*Prompt*
Exclude all pictures from your copy of the data below, which should otherwise match exactly.
*** Begin section ***
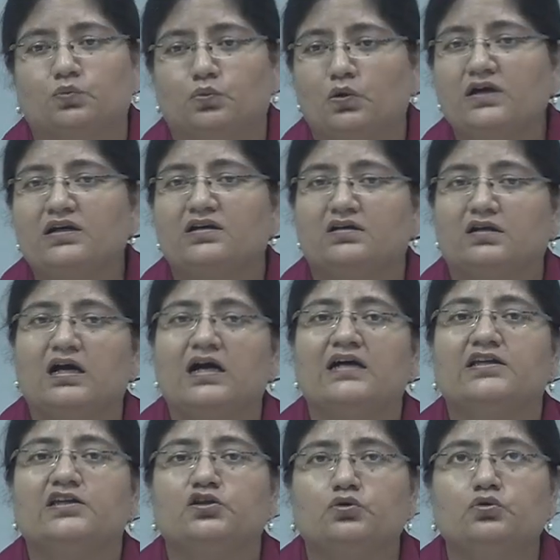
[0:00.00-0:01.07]
What are
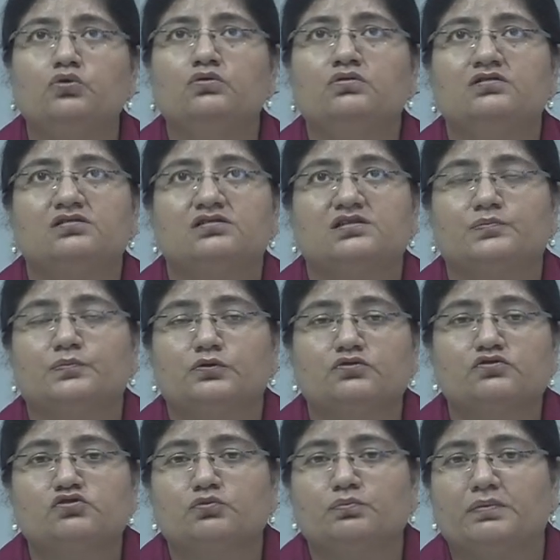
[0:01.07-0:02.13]
you
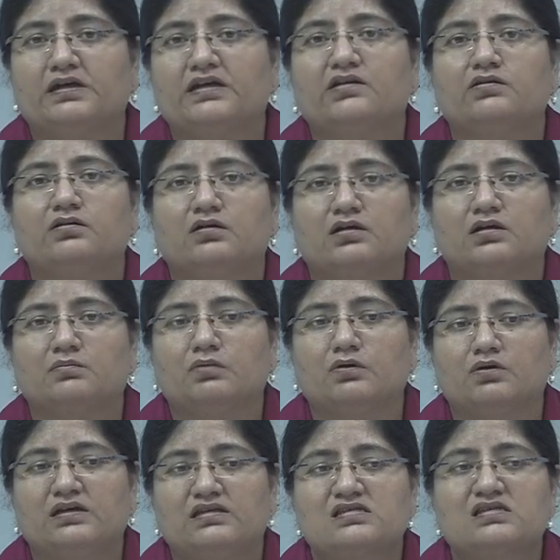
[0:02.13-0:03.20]
supposed to pay to your
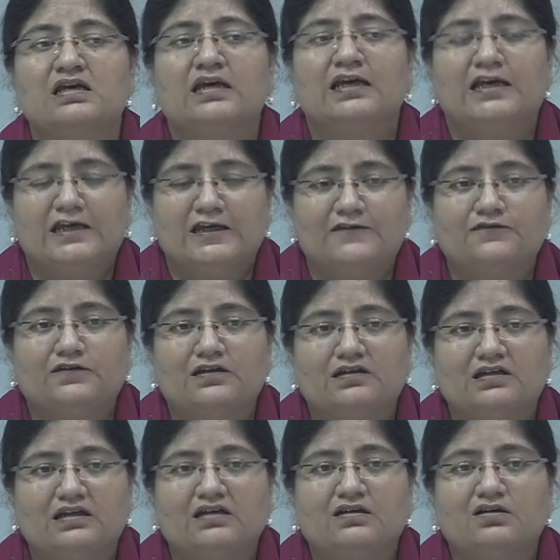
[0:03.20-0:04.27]
employees if
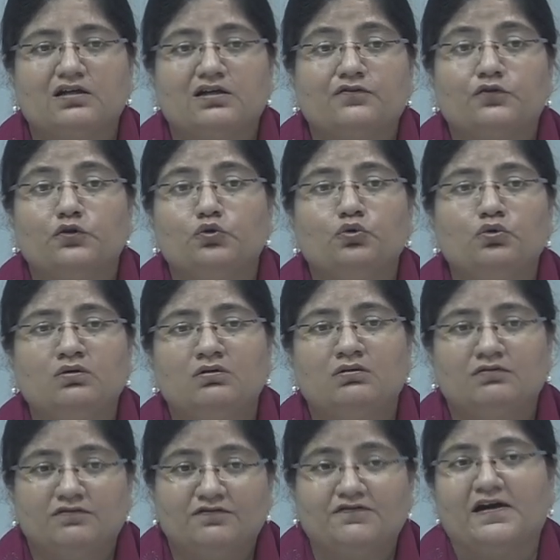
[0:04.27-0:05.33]
you
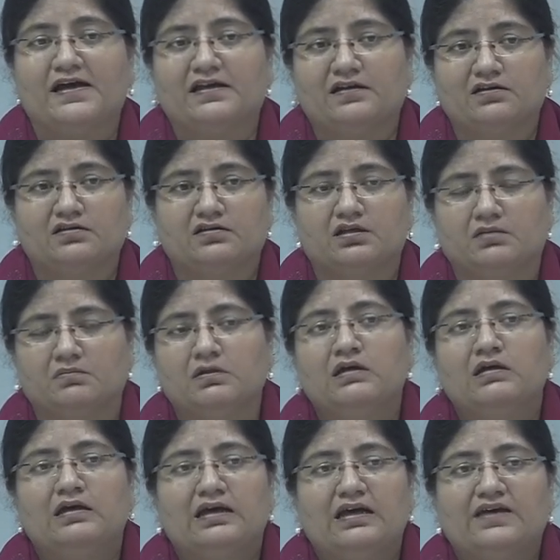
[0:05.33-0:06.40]
fire them?
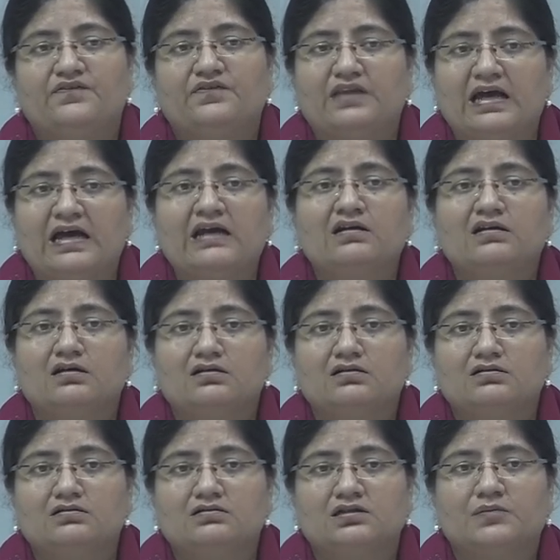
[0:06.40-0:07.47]
And that
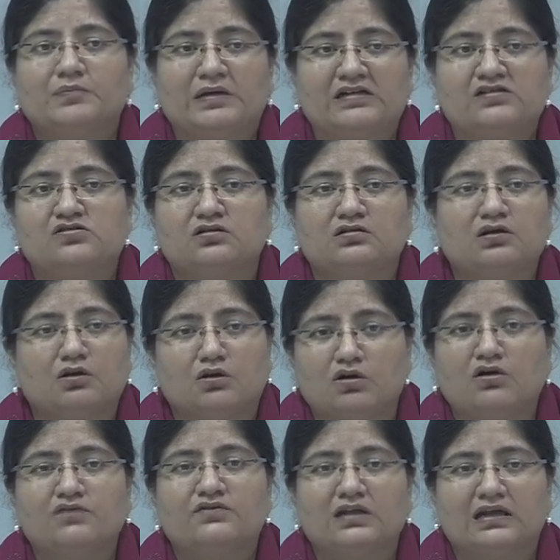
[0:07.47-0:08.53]
depends on the
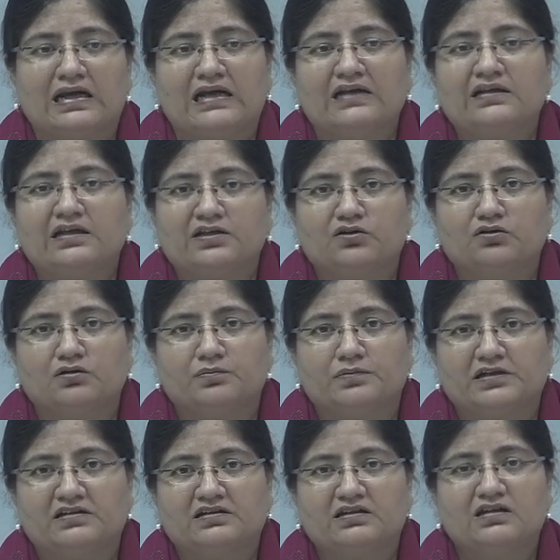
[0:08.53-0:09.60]
law of the land that you're
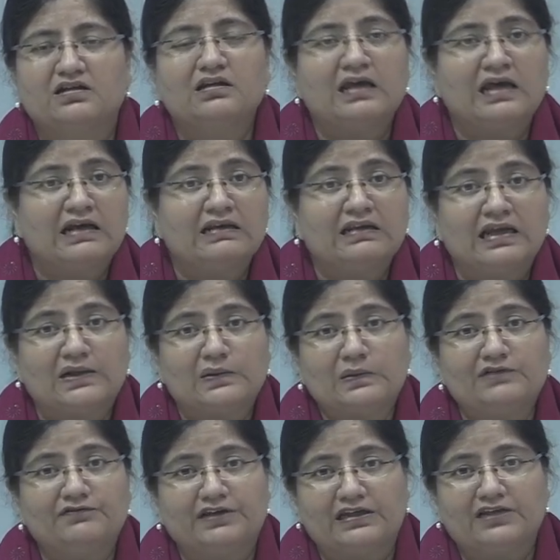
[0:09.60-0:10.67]
operating in, and that will
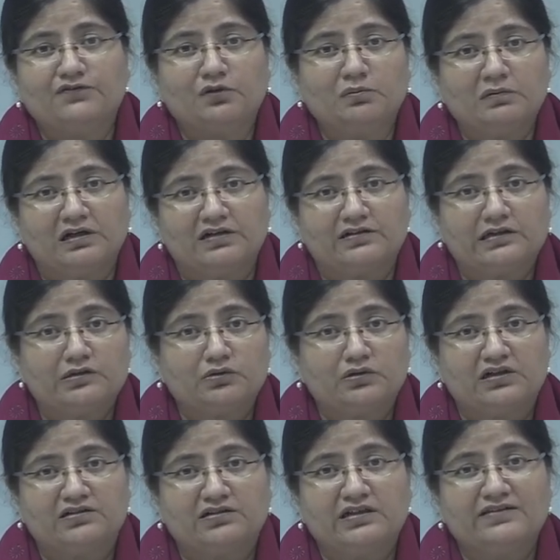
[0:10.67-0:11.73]
vary from country to
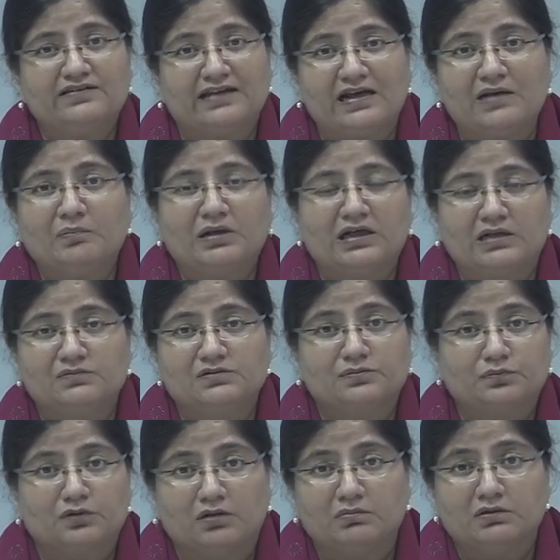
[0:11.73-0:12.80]
country, and that becomes a
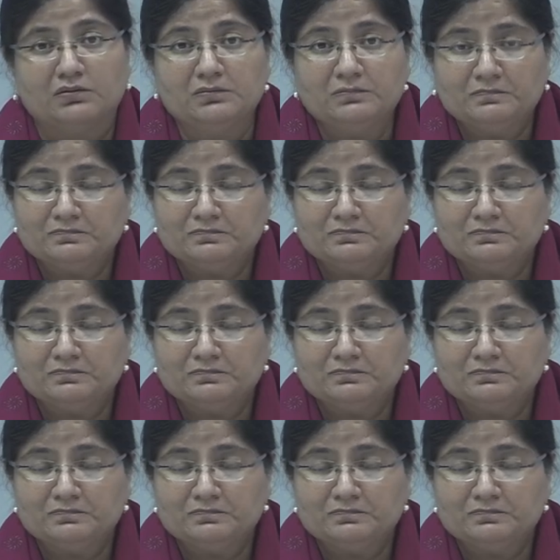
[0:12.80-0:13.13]
problem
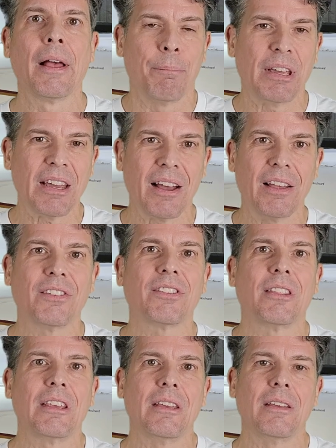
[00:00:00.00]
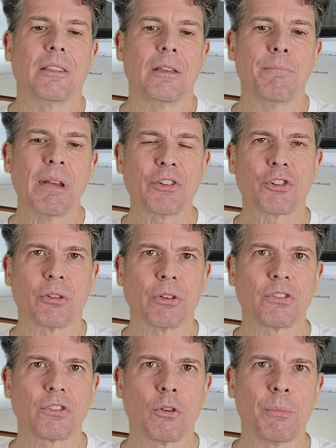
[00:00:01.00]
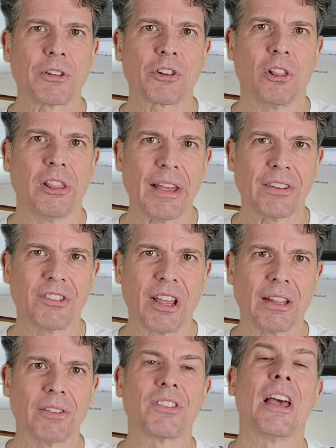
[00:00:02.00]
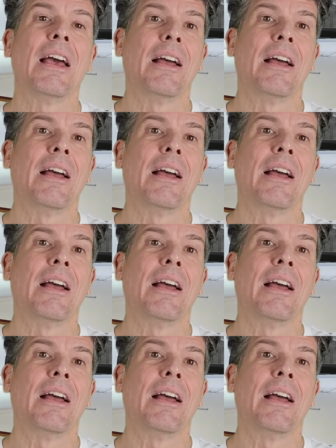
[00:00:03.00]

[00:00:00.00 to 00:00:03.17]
because the mixture is so much less dense,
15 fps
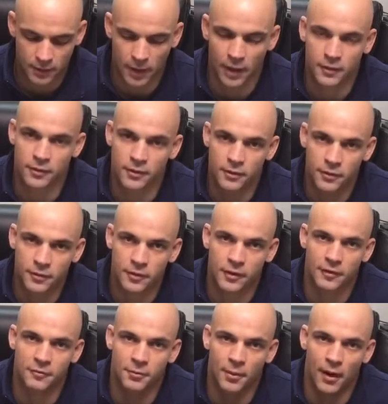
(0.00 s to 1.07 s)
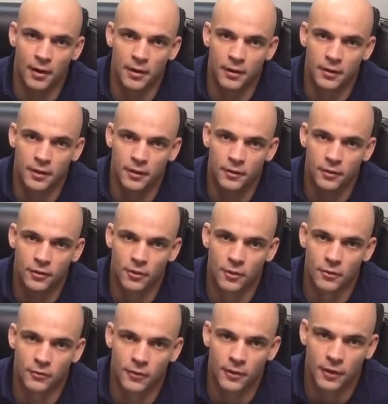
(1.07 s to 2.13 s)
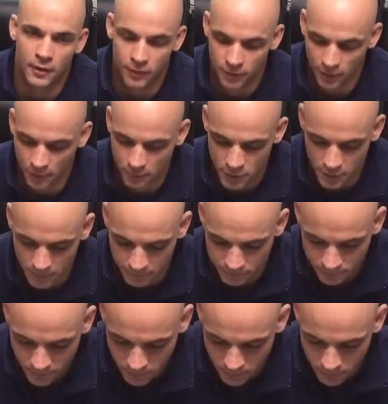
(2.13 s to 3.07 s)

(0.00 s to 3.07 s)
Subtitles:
as a loose leaf product and sold for consumption.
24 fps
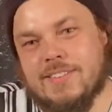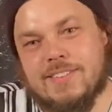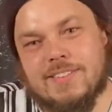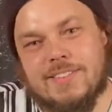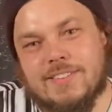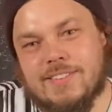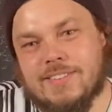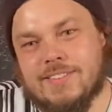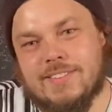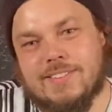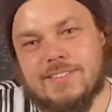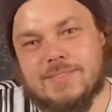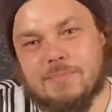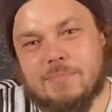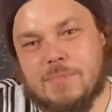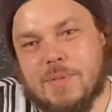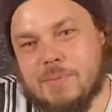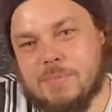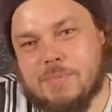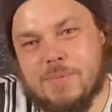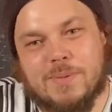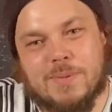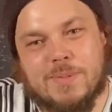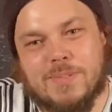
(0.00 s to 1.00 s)
the
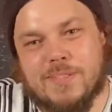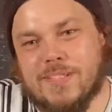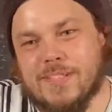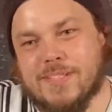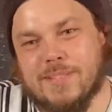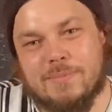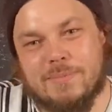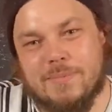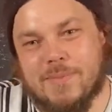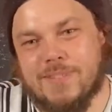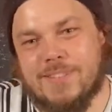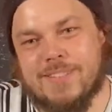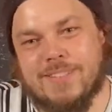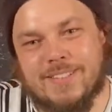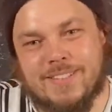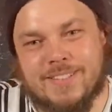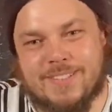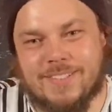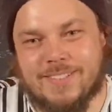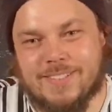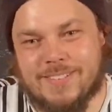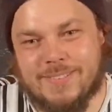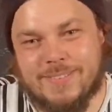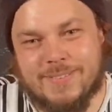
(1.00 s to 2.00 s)
people like
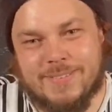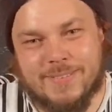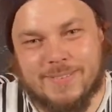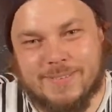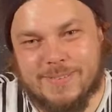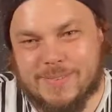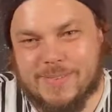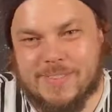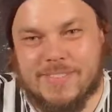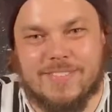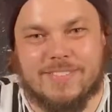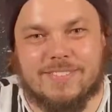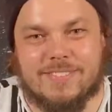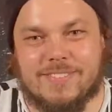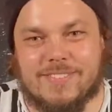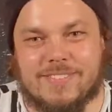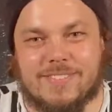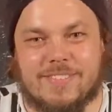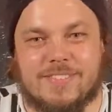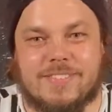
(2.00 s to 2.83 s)
me or whatever.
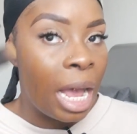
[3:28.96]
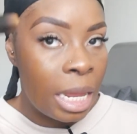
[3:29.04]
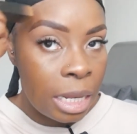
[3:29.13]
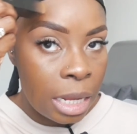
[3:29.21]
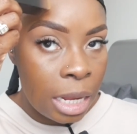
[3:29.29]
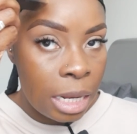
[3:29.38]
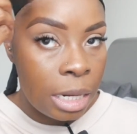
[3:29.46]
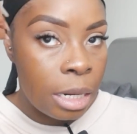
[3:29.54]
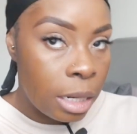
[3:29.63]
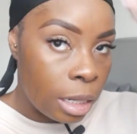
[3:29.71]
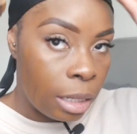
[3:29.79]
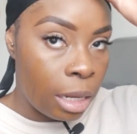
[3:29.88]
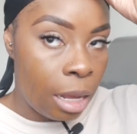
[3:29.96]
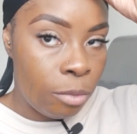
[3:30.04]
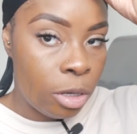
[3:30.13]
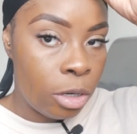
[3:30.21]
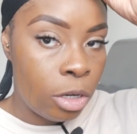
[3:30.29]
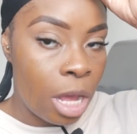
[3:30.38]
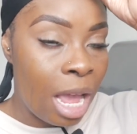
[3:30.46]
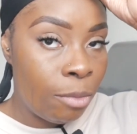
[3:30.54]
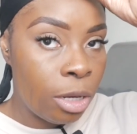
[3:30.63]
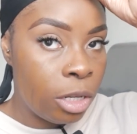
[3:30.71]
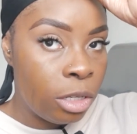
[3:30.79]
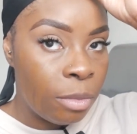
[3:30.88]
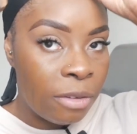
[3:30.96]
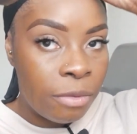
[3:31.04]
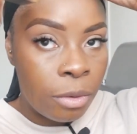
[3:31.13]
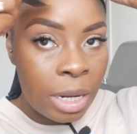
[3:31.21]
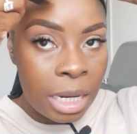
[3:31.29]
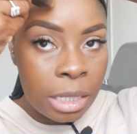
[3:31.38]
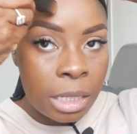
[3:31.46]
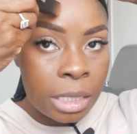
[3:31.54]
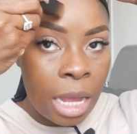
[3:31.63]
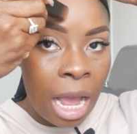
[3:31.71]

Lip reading: and then I'm going to do my forehead because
*** End section ***
*Task response*
[0:00.00-0:01.07]
What are
[0:01.07-0:02.13]
you
[0:02.13-0:03.20]
supposed to pay to your
[0:03.20-0:04.27]
employees if
[0:04.27-0:05.33]
you
[0:05.33-0:06.40]
fire them?
[0:06.40-0:07.47]
And that
[0:07.47-0:08.53]
depends on the
[0:08.53-0:09.60]
law of the land that you're
[0:09.60-0:10.67]
operating in, and that will
[0:10.67-0:11.73]
vary from country to
[0:11.73-0:12.80]
country, and that becomes a
[0:12.80-0:13.13]
problem
[00:00:00.00]
[00:00:01.00]
[00:00:02.00]
[00:00:03.00]

[00:00:00.00 to 00:00:03.17]
because the mixture is so much less dense,
15 fps
(0.00 s to 1.07 s)
(1.07 s to 2.13 s)
(2.13 s to 3.07 s)

(0.00 s to 3.07 s)
Subtitles:
as a loose leaf product and sold for consumption.
24 fps
(0.00 s to 1.00 s)
the
(1.00 s to 2.00 s)
people like
(2.00 s to 2.83 s)
me or whatever.
[3:28.96]
[3:29.04]
[3:29.13]
[3:29.21]
[3:29.29]
[3:29.38]
[3:29.46]
[3:29.54]
[3:29.63]
[3:29.71]
[3:29.79]
[3:29.88]
[3:29.96]
[3:30.04]
[3:30.13]
[3:30.21]
[3:30.29]
[3:30.38]
[3:30.46]
[3:30.54]
[3:30.63]
[3:30.71]
[3:30.79]
[3:30.88]
[3:30.96]
[3:31.04]
[3:31.13]
[3:31.21]
[3:31.29]
[3:31.38]
[3:31.46]
[3:31.54]
[3:31.63]
[3:31.71]

Lip reading: and then I'm going to do my forehead because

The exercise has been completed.